Preheat oven to 170°F and place a baking rack over a baking sheet inside. You'll use this to keep the crepes warm as you make more.
Pulse all the crepe ingredients (including the sugar and vanilla, if using) in a blender until smooth. Tip: Put the liquid ingredients in first, so the flour doesn't stick to the bottom.
Preheat a nonstick crepe pan or 10-inch non-stick pan over medium-low heat until hot, but not smoking. If the pan is too hot, your batter will cook too quickly, making it hard to swirl it into a thin crepe, but if it's not hot enough, your batter won't stick to the pan in a thick enough layer, leaving the outside edge very thin and brittle. Expect to mess up a crepe or two while you get the heat just right for your stove.
Rub a butter stick on the pan (or melt a tiny dab in the pan) and brush it around the pan with a paper towel to create a very fine layer of butter. You want just enough to keep it from sticking, but not enough that it disrupts your batter.
With the skillet in one hand, pour ¼ to ⅓ cup of batter into the hot skillet, while simultaneously tilting your wrist to rotate the pan so the batter spreads around the pan. Gently shake the pan to spread the batter into a thin even layer on the bottom of the pan. Set the pan back on the stove and let it cook until the edges slightly curl up and turn golden, while the top is no longer glossy, about 2-3 minutes.
Use a silicone spatula to lift around the outside edge of the crepe to make sure it hasn't stuck to your pan. Gently grasp and edge of the crepe with your fingertips and quickly flip the crepe (you can also use a large silicone turner spatula to help you flip the crepe if it's too hot for your touch!). Let cook for 1-2 more minutes until it just begins to golden brown. Transfer crepe to the baking sheet in the warm oven while you cook the next crepe(s). Repeat until you've used all the batter.
Serve warm with your favorite fillings and toppings!
Notes
How to store gluten-free crepes
Let cooked crepes cool completely in a stack, then place the crepes in a sealed plastic freezer bag. Store in the fridge for up to 5 days.
Reheat by placing a single crepe in a dry nonstick skillet for 10 seconds per side. Alternatively, you can reheat in the microwave for 10-15 seconds, but your results will be softer than reheating in the skillet.

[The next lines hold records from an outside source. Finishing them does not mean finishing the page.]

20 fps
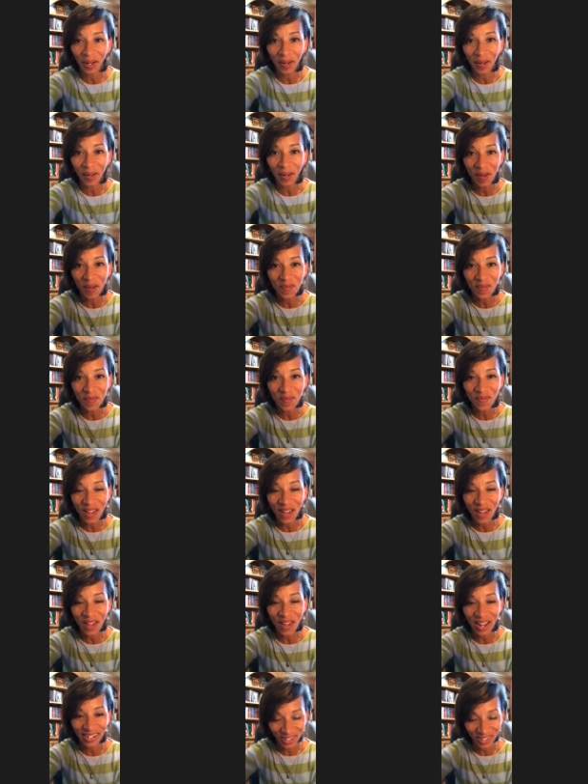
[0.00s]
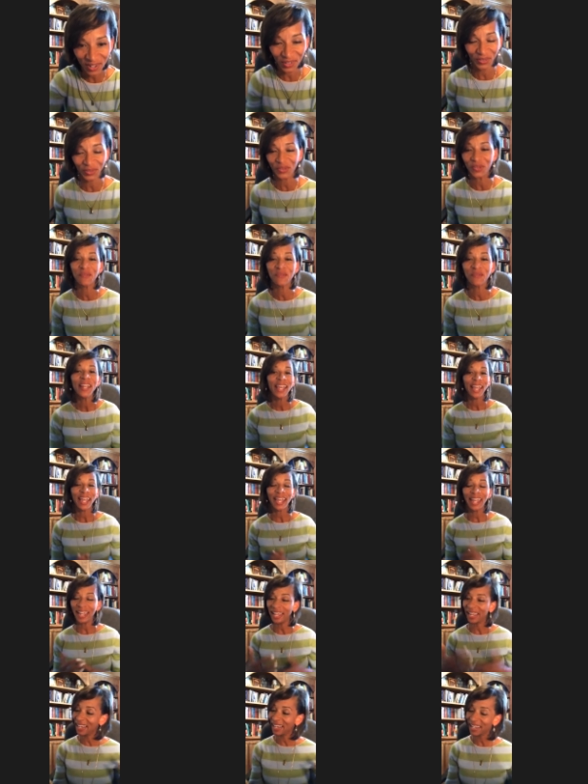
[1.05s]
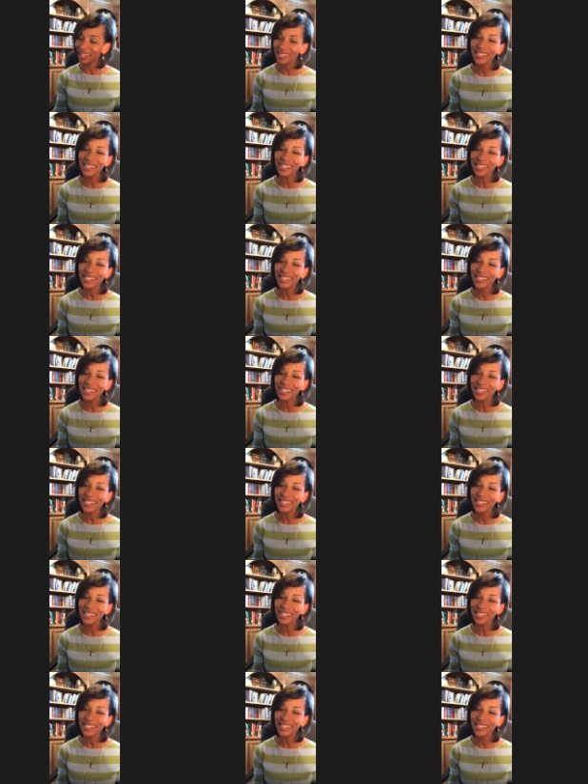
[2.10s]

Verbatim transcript: come back to our group and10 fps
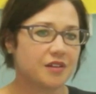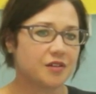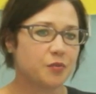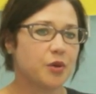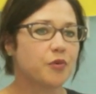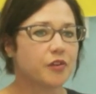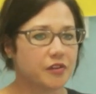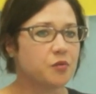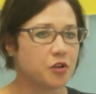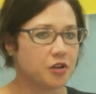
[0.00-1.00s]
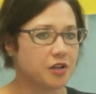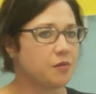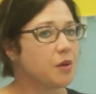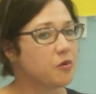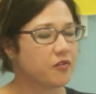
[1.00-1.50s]
people in the community
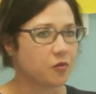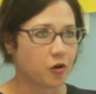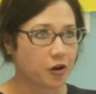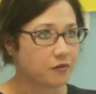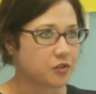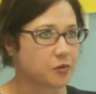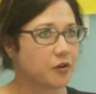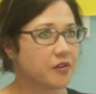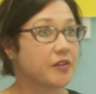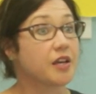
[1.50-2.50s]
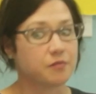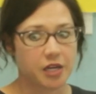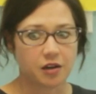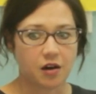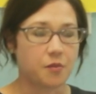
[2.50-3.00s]
maybe feel more comfortable that they can
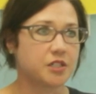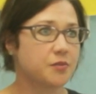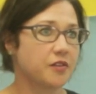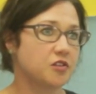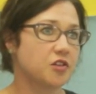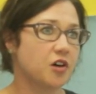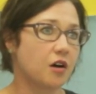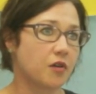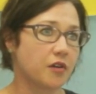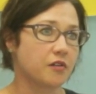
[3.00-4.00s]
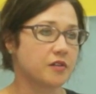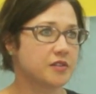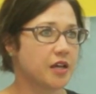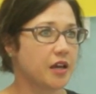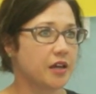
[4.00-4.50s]
make a comment about the dog rather than
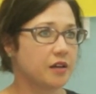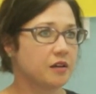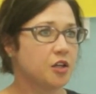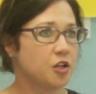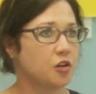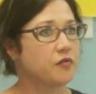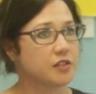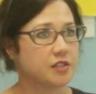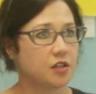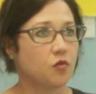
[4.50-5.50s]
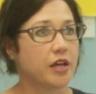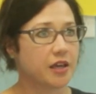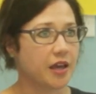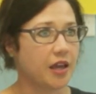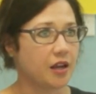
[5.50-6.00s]
saying, if they see a white
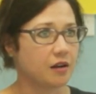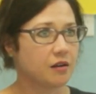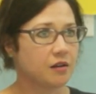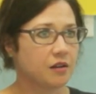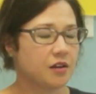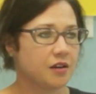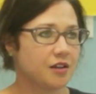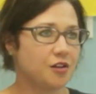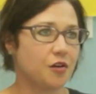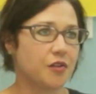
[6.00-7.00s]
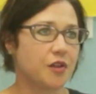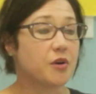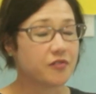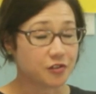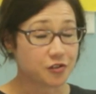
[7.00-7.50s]
cane, they
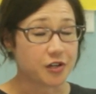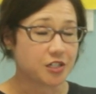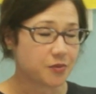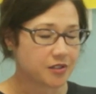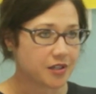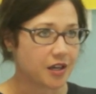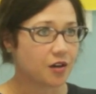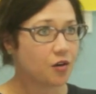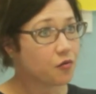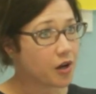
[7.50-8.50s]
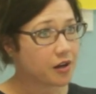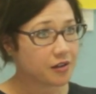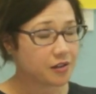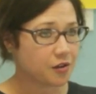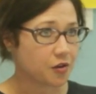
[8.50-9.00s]
may feel strange about saying, oh, why
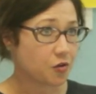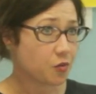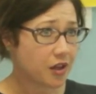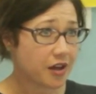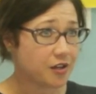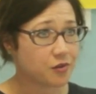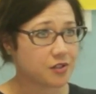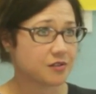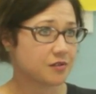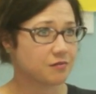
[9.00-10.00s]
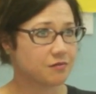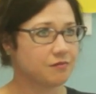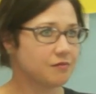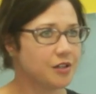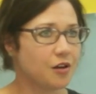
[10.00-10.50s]
aren't, you're blind, what is,
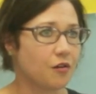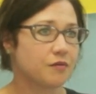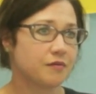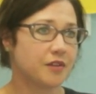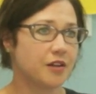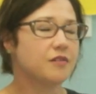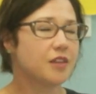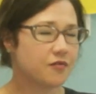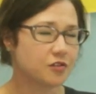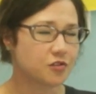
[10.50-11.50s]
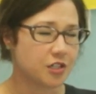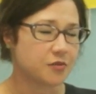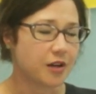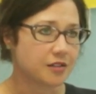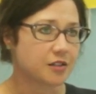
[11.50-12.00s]
they feel strange about asking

Dairy-Free Gluten-Free Crepes
To make dairy-free gluten-free crepes, use non-dairy milk, such as oat milk or almond milk, and use plant butter for the batter and the pan.
If your crepes are too thin, either your pan was not hot enough, so the batter did not stick in a thick enough layer as you swirled it around the pan, or your batter was too thin. Blend in an additional tablespoon of almond flour and sweet rice flour until it reaches the desired consistency.If your crepes are too thick and don't spread in an even layer around the pan, then the batter needs just a bit more milk. Add a couple teaspoons of milk at a time, to thin the batter as needed.
How do I prevent rips or tears when flipping crepes?
One way to avoid rips and tears when flipping is to let the batter rest 30 minutes, so the flours can soak up the moisture.When cooking, ensure that the first side has cooked long enough and the top is set before attempting to flip. Use a thin silicone turner spatula to carefully release the edges of the crepe around the pan before flipping either with your fingers or the spatula.
Why did my crepes burn?
If your crepes burn, then your pan was likely too hot before you poured in the crepe batter, or you cooked them too long. Turn down the heat on your stove and keep a close eye. If I notice my pan getting too hot between crepes, I'll pull it off the burner and wave it in the air a couple of times to cool it down before cooking the second crepe.
How to prevent crepes from sticking to the pan?
Grease the skillet with butter and wipe it into a thin layer between each crepe.